The Minister of Communications, Innovation and Digital Economy, Mr Bosun Tijani, says the Nigerian government is assessing MTN Group’s acquisition of IHS Towers to ensure the deal aligns with Nigeria’s telecommunications development goals.

On Tuesday, MTN Group said it has agreed to acquire the remaining 75.3 per cent stake in IHS Holding Limited in an all-cash deal valued at $2.2 billion.

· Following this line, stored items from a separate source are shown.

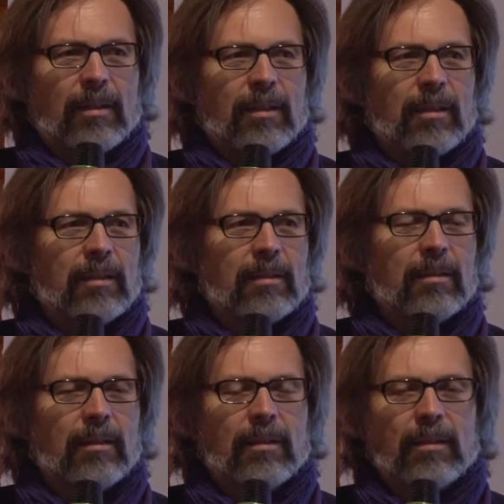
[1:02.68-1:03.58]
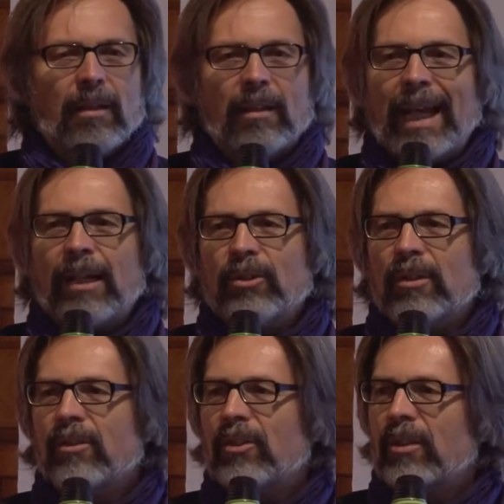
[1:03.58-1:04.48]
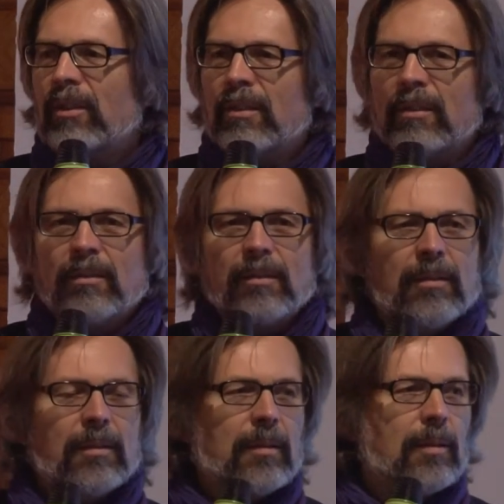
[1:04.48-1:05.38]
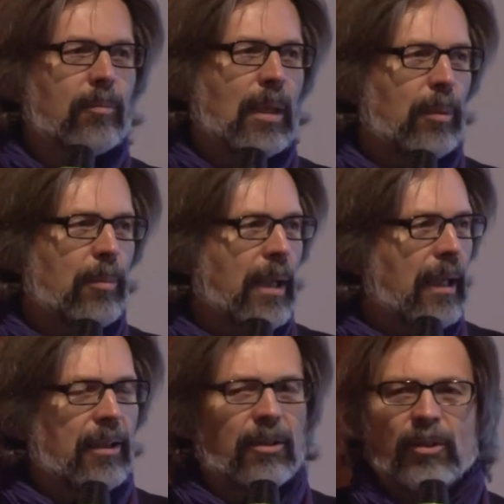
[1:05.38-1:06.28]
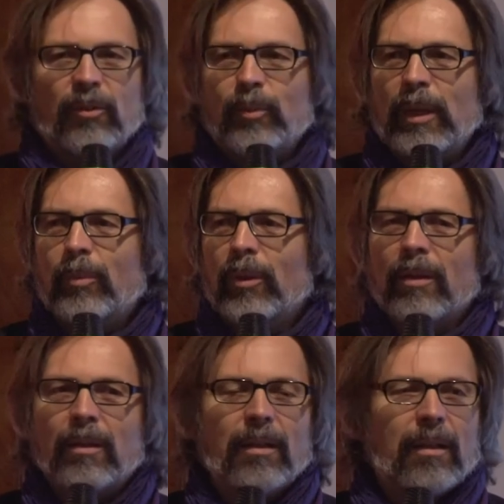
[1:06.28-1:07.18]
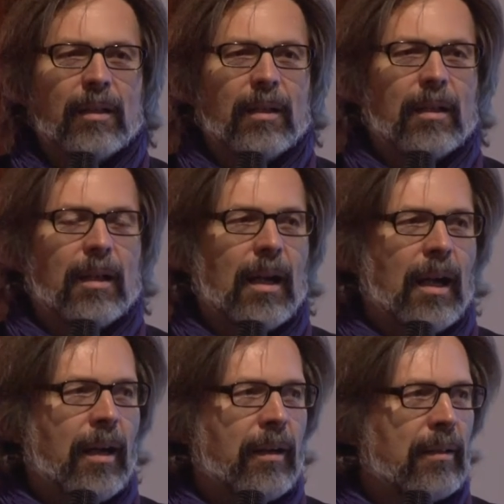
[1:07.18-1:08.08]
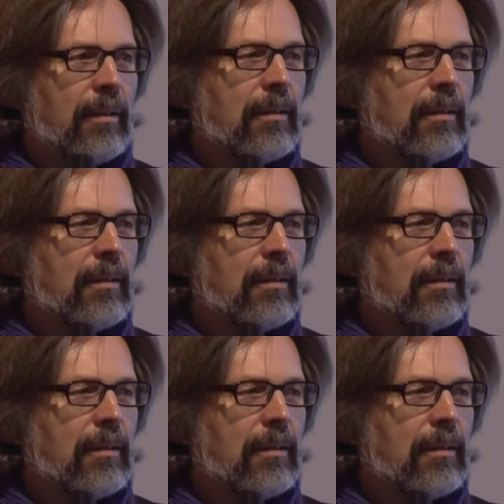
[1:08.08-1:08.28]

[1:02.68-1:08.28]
uh, thousands, uh, maybe millions of people areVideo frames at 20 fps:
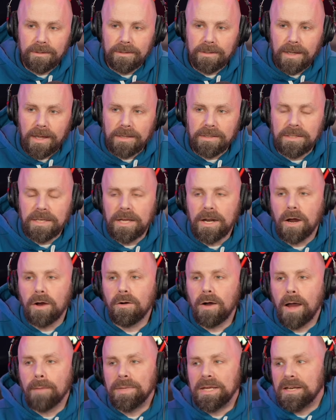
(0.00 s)
you know,
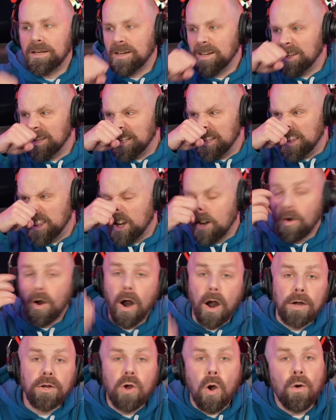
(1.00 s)
I mean, there
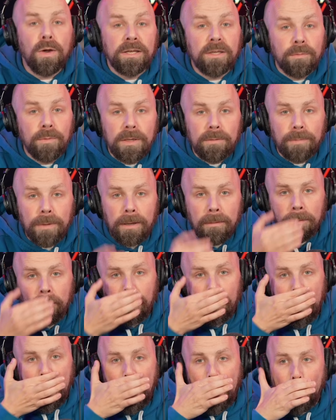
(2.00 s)
are going to be people
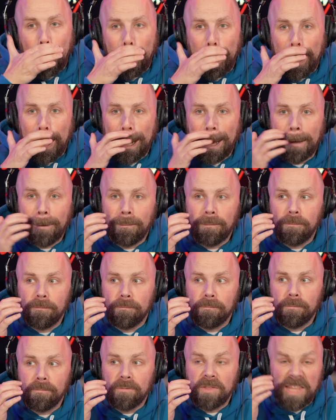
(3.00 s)
there
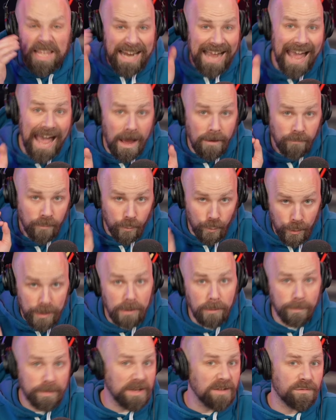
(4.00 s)
that have
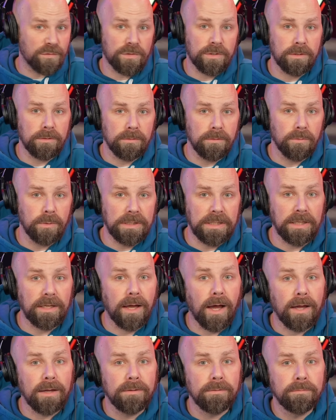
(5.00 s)
real beefs with the
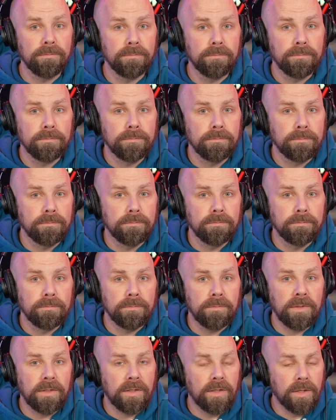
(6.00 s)
guy.
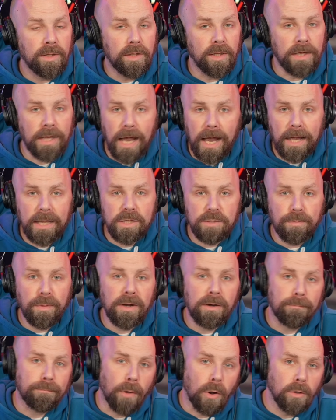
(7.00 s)
The guy has been
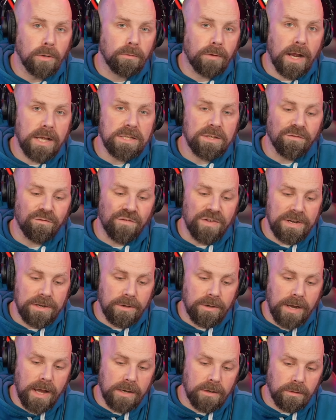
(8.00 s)
a polarizing figure
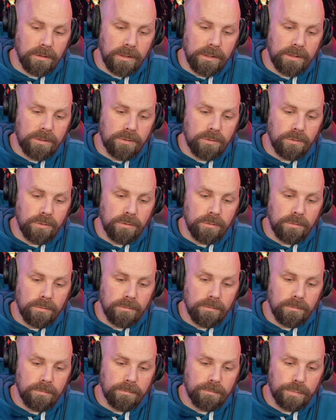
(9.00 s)
not only to
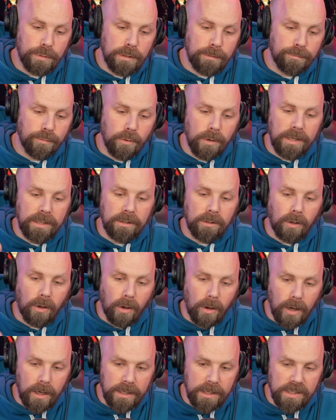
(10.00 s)
people in the
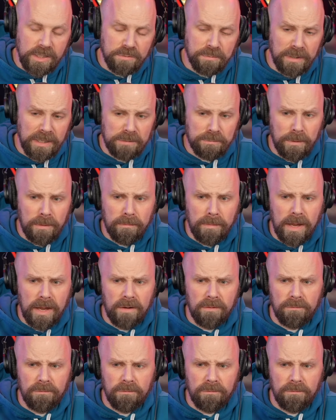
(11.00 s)
audience, but it's been made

The deal will be funded through the rollover of MTN’s existing stake of around 24 per cent in IHS, as well as about $1.1 billion in cash from MTN, roughly $1.1 billion from IHS’s balance sheet, and the rollover of no more than existing IHS debt.

Mr Tijani, in a statement, said the administration of President Bola Tinubu has spent the past two years strengthening the telecom sector through policy clarity, regulatory support, and engagement with industry stakeholders, boosting investor confidence and sector performance.

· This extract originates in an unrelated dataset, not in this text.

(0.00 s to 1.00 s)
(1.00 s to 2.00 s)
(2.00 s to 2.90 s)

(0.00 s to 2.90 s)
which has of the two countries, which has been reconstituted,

“Recent financial results from key operators show improved profitability, increased investment in telecoms infrastructure, and operational stability across the sector,” he said.

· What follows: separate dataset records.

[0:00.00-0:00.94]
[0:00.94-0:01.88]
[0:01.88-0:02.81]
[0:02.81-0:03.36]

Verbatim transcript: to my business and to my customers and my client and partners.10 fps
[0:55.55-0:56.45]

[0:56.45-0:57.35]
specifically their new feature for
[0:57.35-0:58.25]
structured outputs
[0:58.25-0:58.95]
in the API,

“These gains reflect the resilience of the industry and the impact of government reforms.”

The minister added that telecommunications infrastructure is critical for national security, economic growth, financial services, innovation, and social inclusion.

“We will undertake a thorough assessment of this development with relevant regulatory authorities to review its impact on the sector,” Mr Tijani said.

He added that the review aims to ensure market consolidation or structural changes, protect consumers, safeguard investments, and preserve the long-term sustainability of the telecom industry.

Mr Tijani also said the government remains committed to maintaining a stable and forward-looking policy environment to keep Nigeria’s telecommunications sector strong and sustainable, in line with the administration’s broader digital economy vision.

Upon completion, the transaction will see MTN transition from being a minority shareholder in IHS to a full owner. It will also see IHS exit from the New York Stock Exchange and become a wholly owned subsidiary of MTN.

For MTN, the deal represents a decisive shift as data demand surges and digital infrastructure becomes increasingly strategic with a booming digitally-oriented youth population on the continent.